Yeah, I'll vote my conscience, that's for sure---but people WERE stupid, Liam---they were stupid for putting their faith in a socialist president who is bent on selling us out.  They believed him when he said this wasn't a tax---and now they're accepting the Supreme Court telling us it is.  When they're having to kick out hundreds and hundreds of dollars to pay for it...and STILL can't get health care?  Well, who knows what they'll say then.

I don't have time for a complete point by point rebuttal here, but Todd - you really didn't read anything about the law did you? 

 

No. Being told you have to buy something (incidentally, no change if you already have employer insurance - you don't have to buy anything new, you already have insurance) or pay a penalty, is not socialism. Tax, yes. Should Obama have owned up to that? Probably - though I can see how he (and I) wouldn't see it that way. Not any more than being fined for not having car insurance.

 

There are provisions for lower cost plans, and offset vouchers for low income (too low to afford, but not low enough for medicaid), as well as an expansion of medicaid to cover more people (provided each state wishes to allow the expansion).  also - allowing kids up to 26 to stay on their parents insurance, aslo reaches some of those 32 million. 

 

There is a specific marketplace provision meant to allow insurers to offer group plans to individuals - that is what I mean by competative market. This is not speculation - it's in there. The market is an insurance market - has nothing to do with employers - and in fact, may help small employers who no longer have to provide direct policies themselves. 

 

Downward spiral? medicare shutting down? rationing? where do you get this crap?

I think it's obvious from the accuracy of my statements that I'm quite well-informed about the law, Liam--though I wonder where you're getting your information.  How can you sit there and defend this piece of trash legislation when it's so painfully obvious to even the casual observer (let alone someone who actually takes an interest and has a clue what's going on) the devastation this is going to cause?  Do you just believe EVERYTHING these people tell you, with no critical thinking and no reasoning?  "The Liberal Dem's said it, so it must be right"?  Amazing.

And then you downplay the fact that Obama denied this was a tax, as though it were nothing more than a little evasiveness for appearances ("should Obama have owned up to that?  Probably...")  No big deal, huh? Just politics?  Wow....

And can you REALLY not see the difference between "Obama-Care" and the auto insurance thing?  A. Auto insurance laws are state issues., B. The federal gov't does not provide universal auto insurance and compete with the private sector for the product., C. Only licensed drivers have to have auto insurance...and the federal government doesn't become involved (and I could go on).  As much as this has been talked about and discussed, I'm a little surprised that you are even bringing it up--the whole "this is like auto insurance" line has been pretty effectively laid to rest.
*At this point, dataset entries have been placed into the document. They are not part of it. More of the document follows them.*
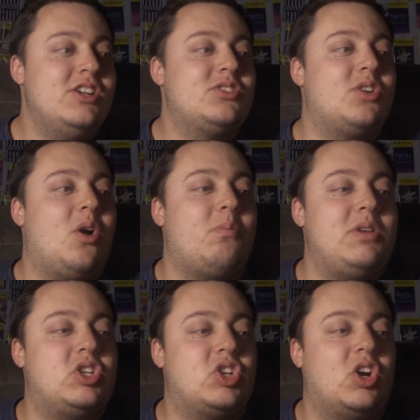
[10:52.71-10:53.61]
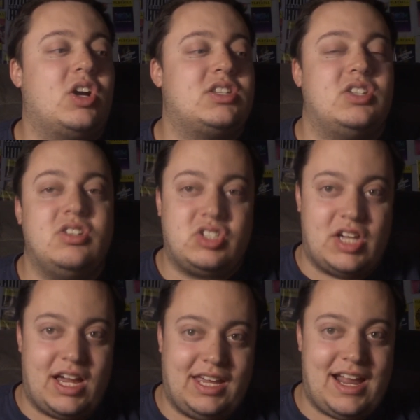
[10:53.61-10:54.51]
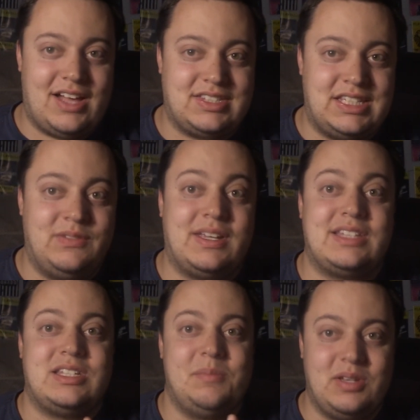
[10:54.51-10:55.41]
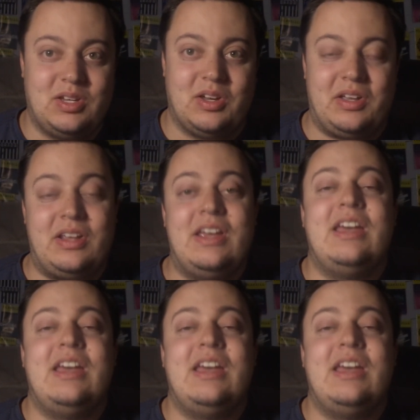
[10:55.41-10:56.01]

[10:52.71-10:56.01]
so be sure to check it out, see if we get something good.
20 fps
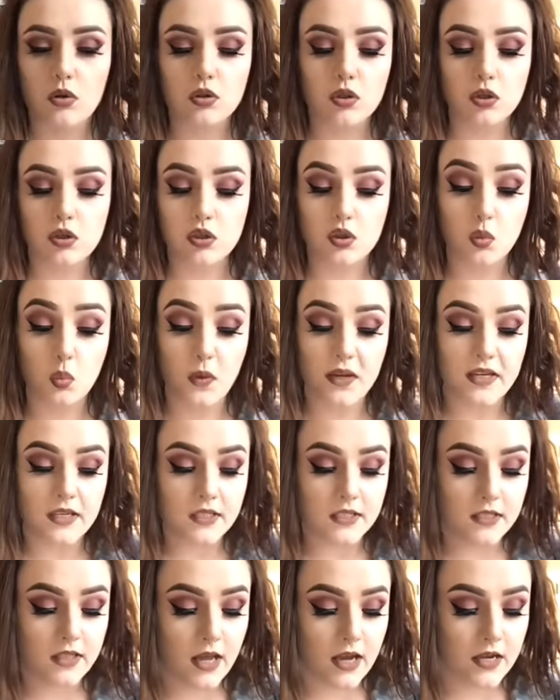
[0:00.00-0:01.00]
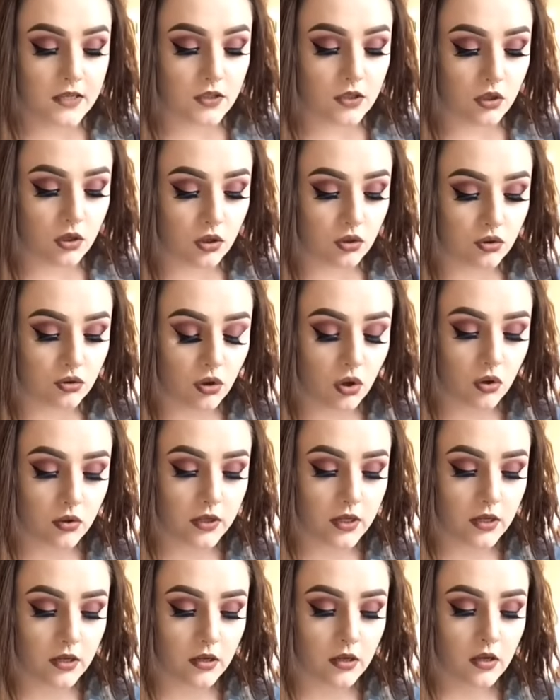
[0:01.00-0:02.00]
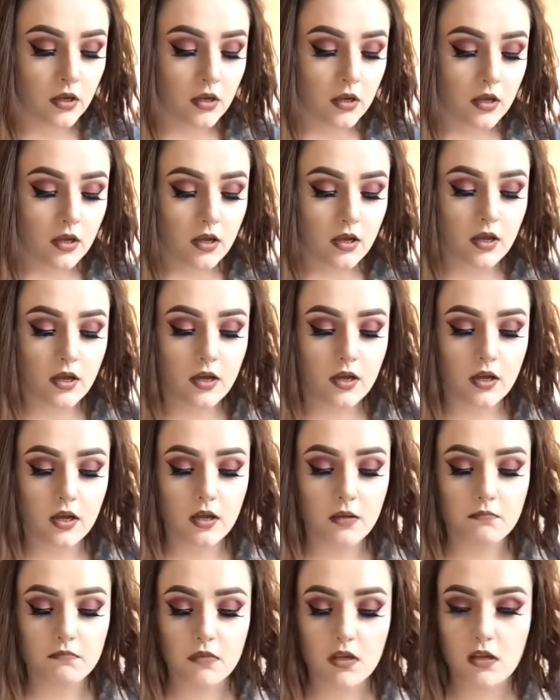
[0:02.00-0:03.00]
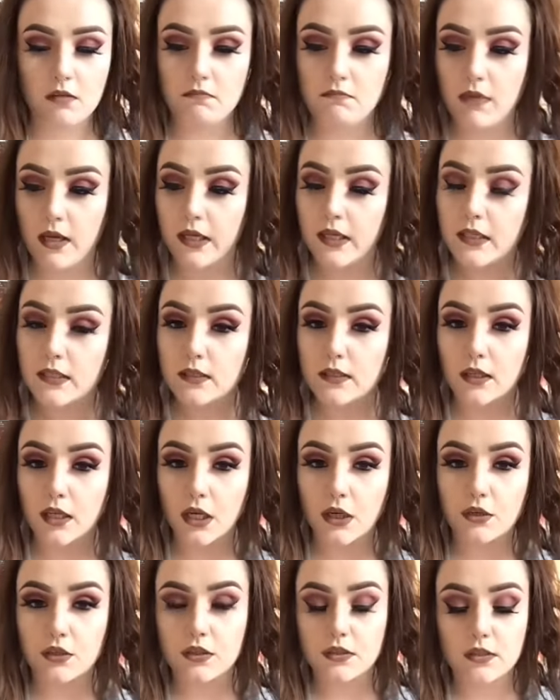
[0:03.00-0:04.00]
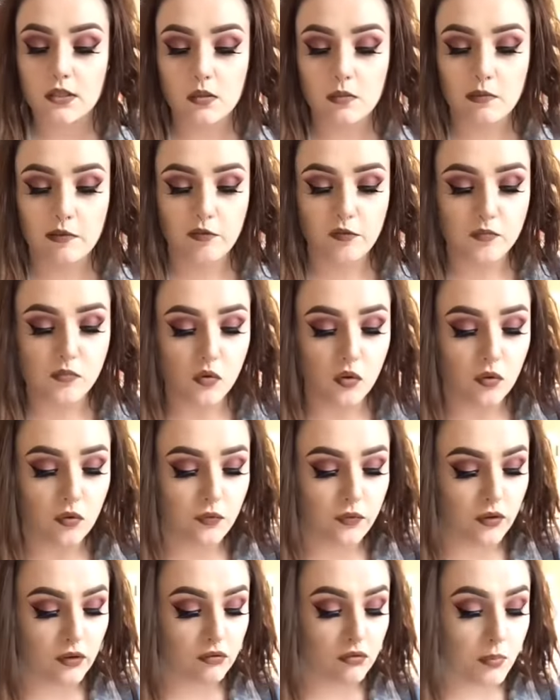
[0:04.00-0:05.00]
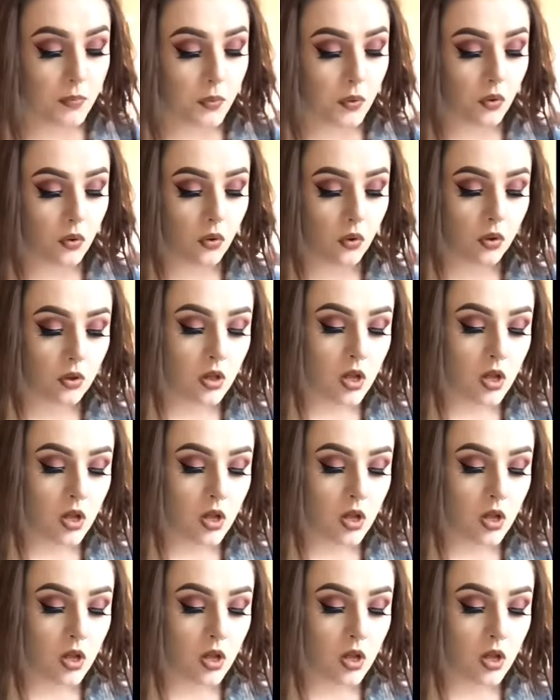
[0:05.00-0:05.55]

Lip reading: So it's the wind that has the control here. It makes the character seem even more vulnerable.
This isn't socialism JUST because the federal government is dictating that everybody is now forced to buy it (unless they have insurance at work...while it lasts....)--THAT would be bad enough--but when they're going foist a government-run version of what the private sector already sells--AND force you to buy it--well?  What if the government did this with meat?  What if they did this with utilities?  

As for the downward spiral---I really don't have the energy to get into it all with you.  If you haven't heard what this is going to lead to (from the same people who pointed out that this WAS, most assuredly, a tax---despite what Obama called it, btw) by now, then there's nothing I could say that would change your mind.  I guess we're in "Pelosi mode"---she made the asinine remark that "we need to pass this so we can see what's in it"---and some of the biggest supporters of this are still in that mode.